As it happened, three years into his exile, I was working for the U.S. Department of Commerce and traveled to Managua on official business. I looked up my old friend and visited him at his apartment. I saw a solitary, broken man, lost without his family, and I remembered the look in my own mother’s eyes when, before Eduardo was deported, she asked, “You can’t help this man?”

I wondered why I was involved in government when I could do nothing for this family.

Indeed, there was nothing I could do, but I was not the president of the United States. Presidents have power, and many in the Hispanic community wonder why he does not use it to quickly reduce the number of deportations.

Although we understand his point when he observes that immigration activists want him to “bypass Congress and change the law myself,” we do not understand his insistence on congressional action as the sole pathway to achieving change. It rings hollow in the face of implacable Tea Party-fueled Republican opposition.

The fact is that the president has many legal, effective tools at his disposal (which do not require congressional approval), such as deferred action, extended voluntary departure, deferred enforcement departure, humanitarian parole and parole in place. Such executive action would provide some immediate relief, even as efforts to achieve comprehensive immigration reform proceed.
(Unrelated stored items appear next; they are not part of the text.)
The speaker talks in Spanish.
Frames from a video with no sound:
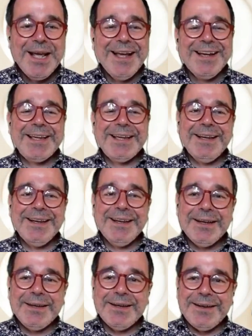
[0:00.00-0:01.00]
que
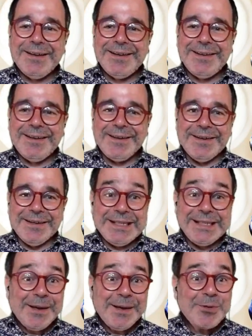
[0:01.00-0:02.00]
eh,
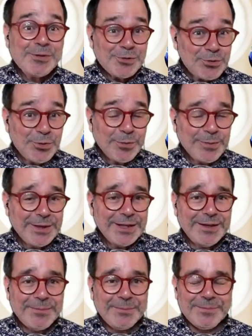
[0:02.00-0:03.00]
tiene por costumbre
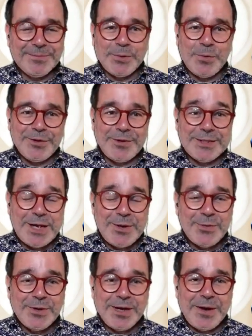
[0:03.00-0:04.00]
mm, cuando
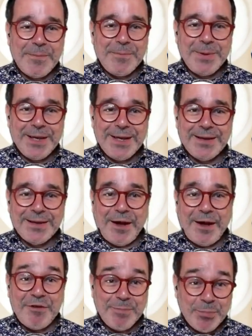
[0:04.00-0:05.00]
desayuna ver
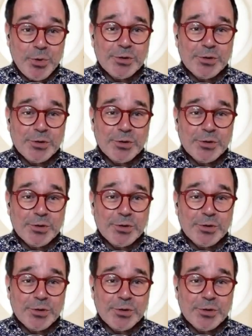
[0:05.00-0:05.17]
Café Pulse,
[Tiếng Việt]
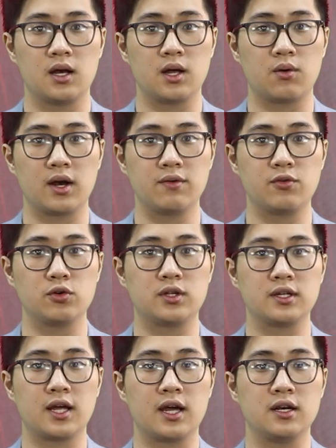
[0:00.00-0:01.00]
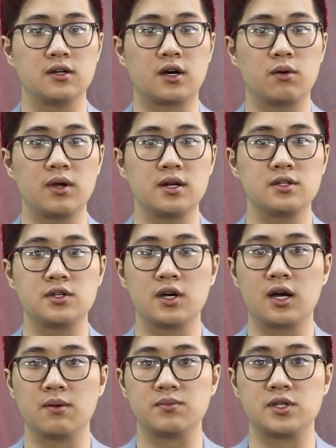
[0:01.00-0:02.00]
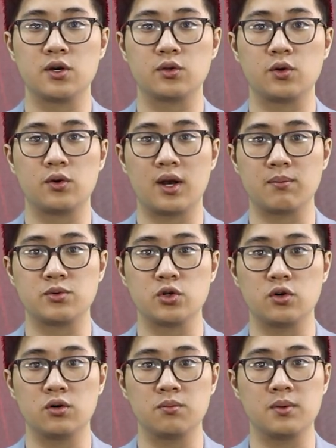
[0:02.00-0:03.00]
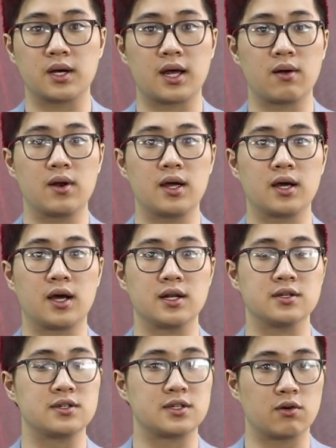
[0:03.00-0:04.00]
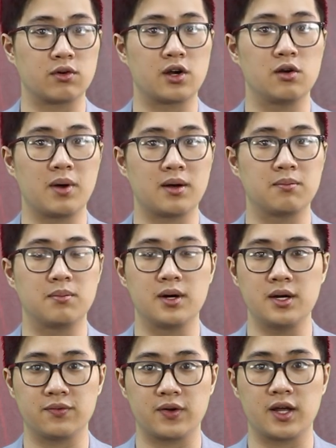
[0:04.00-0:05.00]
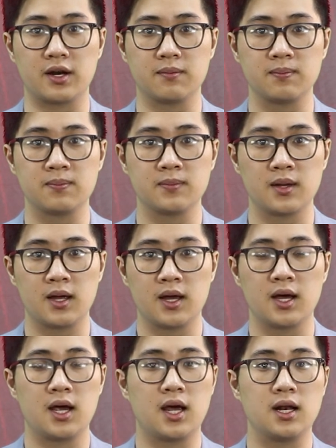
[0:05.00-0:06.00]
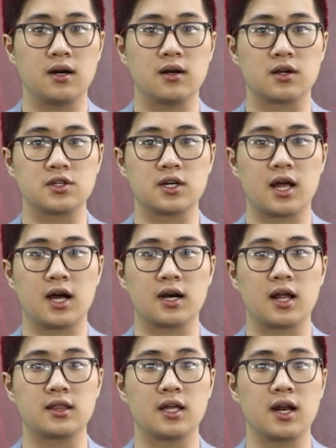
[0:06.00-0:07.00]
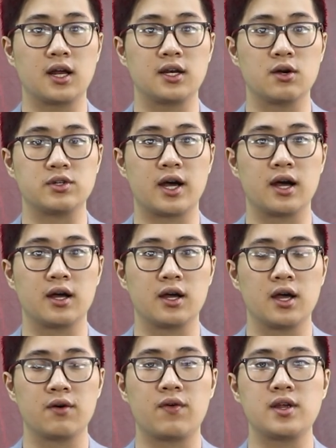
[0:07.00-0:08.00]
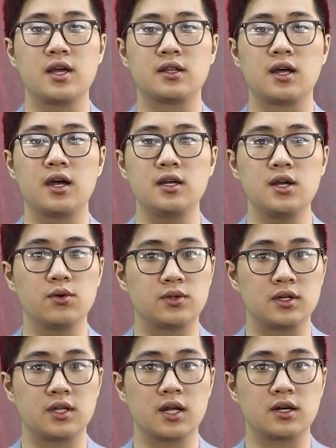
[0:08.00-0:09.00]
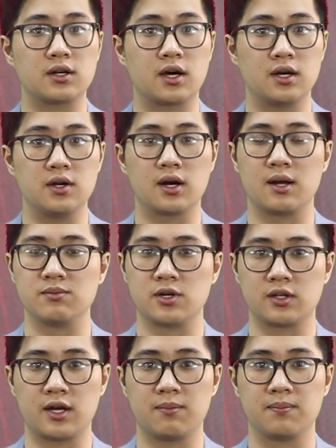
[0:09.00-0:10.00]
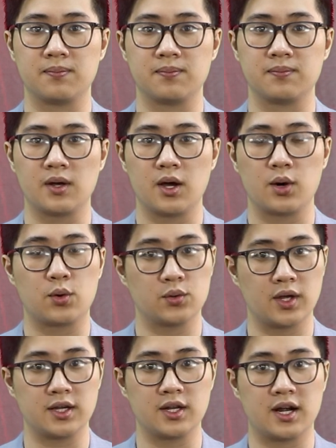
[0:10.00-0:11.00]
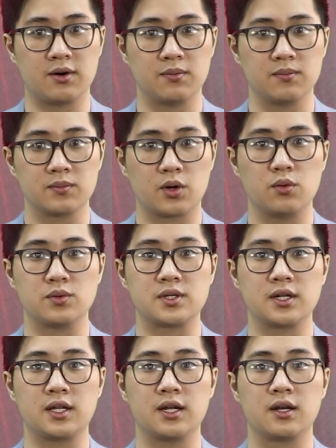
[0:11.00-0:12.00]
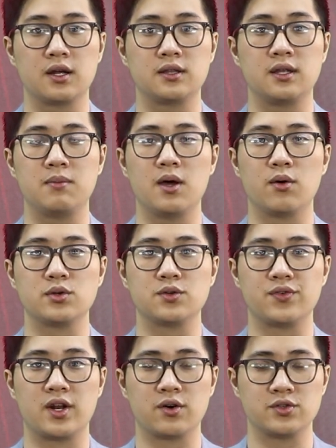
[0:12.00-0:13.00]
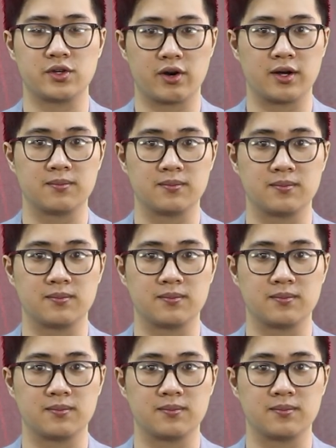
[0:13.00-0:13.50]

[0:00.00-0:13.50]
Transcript: liên quan đến vụ thi thể nữ công nhân dưới gầm xe ô tô 5 chỗ bị kéo lê gần 6 km mới được phát hiện. Hiện lực lượng chức năng đã tiến hành điều tra và nhận thấy nhiều tình tiết cần được làm rõ thêm. Cụ thể như nào? Cùng Santin tìm hiểu trong video sau đây.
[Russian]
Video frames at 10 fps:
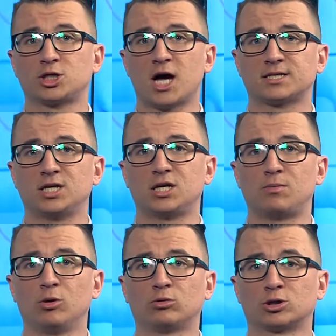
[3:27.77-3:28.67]
час
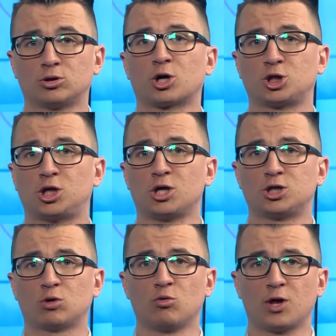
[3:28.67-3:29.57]
10 минут и 44
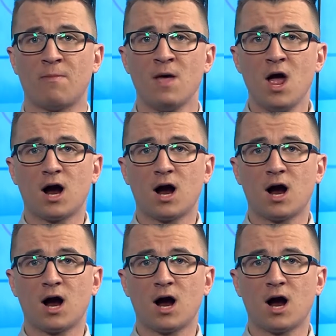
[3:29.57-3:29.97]
секунды.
That would be a tangible commitment. It would demonstrate to Hispanic voters—who supported Obama overwhelmingly two-and-a-half years ago—that he has the courage to face ferocious political opposition to do what is right, even as he respects the rule of law and the principles of democracy and representative government. We agree with the president’s assertion in El Paso that “we are a nation of laws,” and nothing we propose conflicts with that position.

Undeniably, the president is in a hard place—caught between well-financed, organized, relentless political opposition and the demands of his progressive base—even as he seeks re-election and tries to focus on doing what is right for the country.

But that is when a president’s courage and character are most on display. All across the United States, families like the Alfaros—and those who care about them—will be watching.

Gus West is chair of The Hispanic Institute.